Your objective:
The result should be the lines from the one holding "[2:47.74-2:48.74]" to the end of the records below, repeated exactly. No pictures.

>>

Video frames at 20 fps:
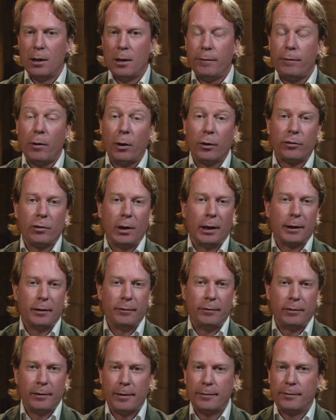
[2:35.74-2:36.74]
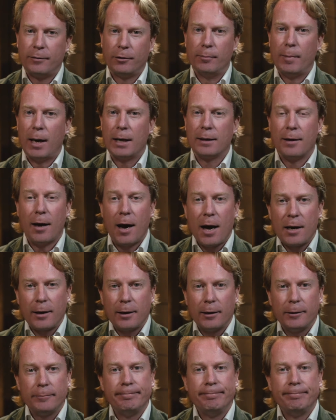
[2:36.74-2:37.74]
Folks like the philosopher Martin
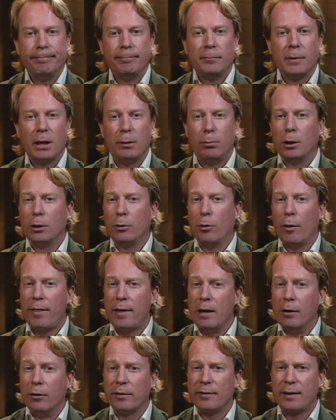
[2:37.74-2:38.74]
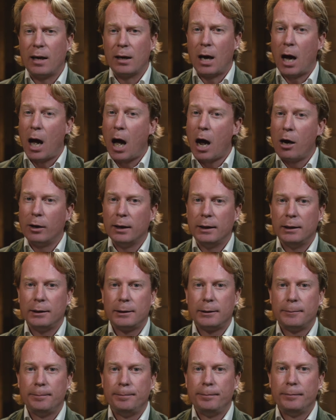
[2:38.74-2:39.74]
Heidegger, the political theorist Hannah
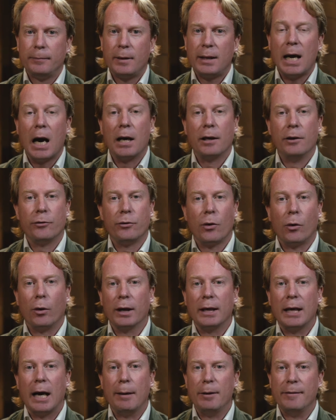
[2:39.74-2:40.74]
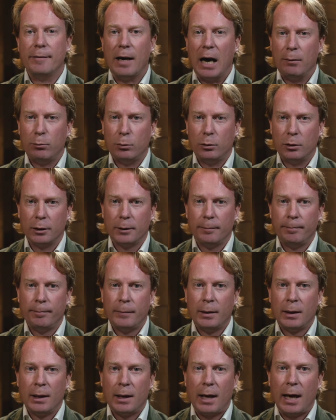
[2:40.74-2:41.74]
Arendt, the art historian Aby Warburg,
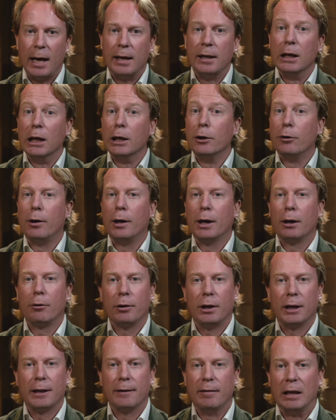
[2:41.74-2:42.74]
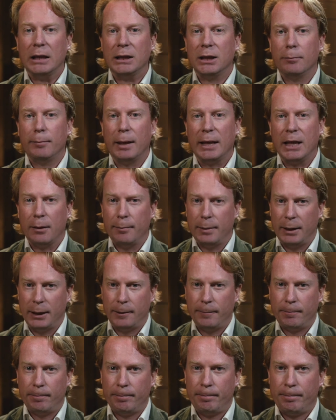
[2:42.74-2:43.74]
and the literary critic Walter Benjamin.
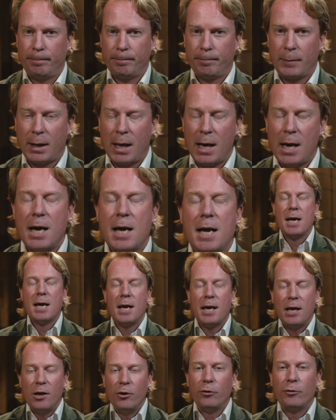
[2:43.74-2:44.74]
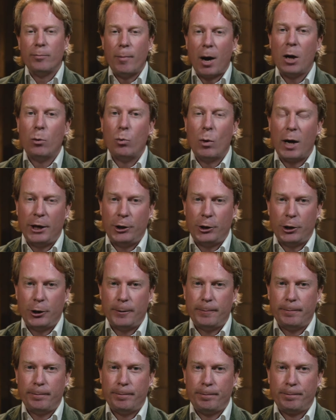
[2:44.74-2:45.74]
Here's my
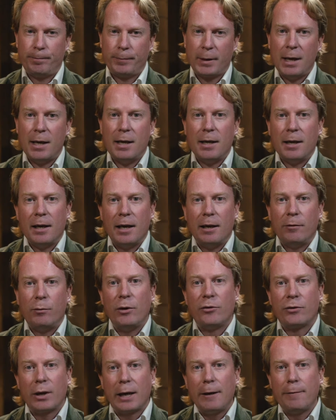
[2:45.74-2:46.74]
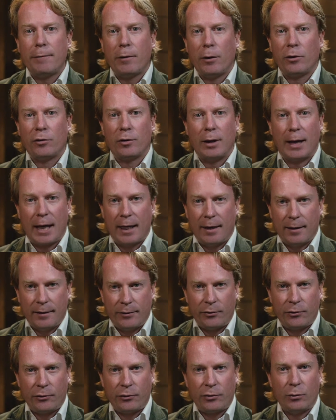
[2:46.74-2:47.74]
wager. If we study folks like
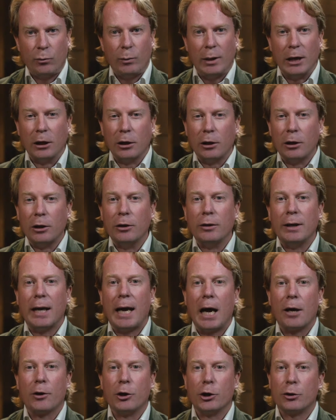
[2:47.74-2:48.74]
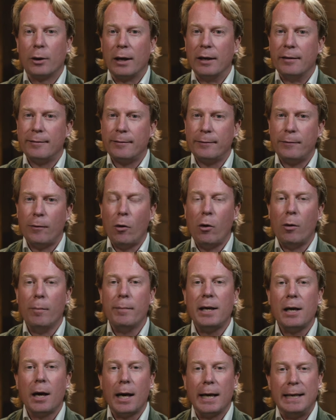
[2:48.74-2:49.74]
this, we learn how to transform
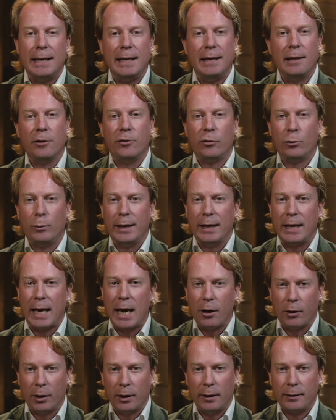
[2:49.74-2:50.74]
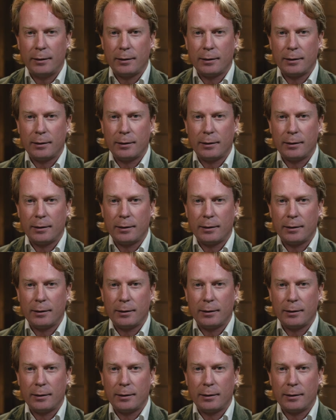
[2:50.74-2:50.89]
the ideas we inherit.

<<

Solution to this exercise:
[2:47.74-2:48.74]
[2:48.74-2:49.74]
this, we learn how to transform
[2:49.74-2:50.74]
[2:50.74-2:50.89]
the ideas we inherit.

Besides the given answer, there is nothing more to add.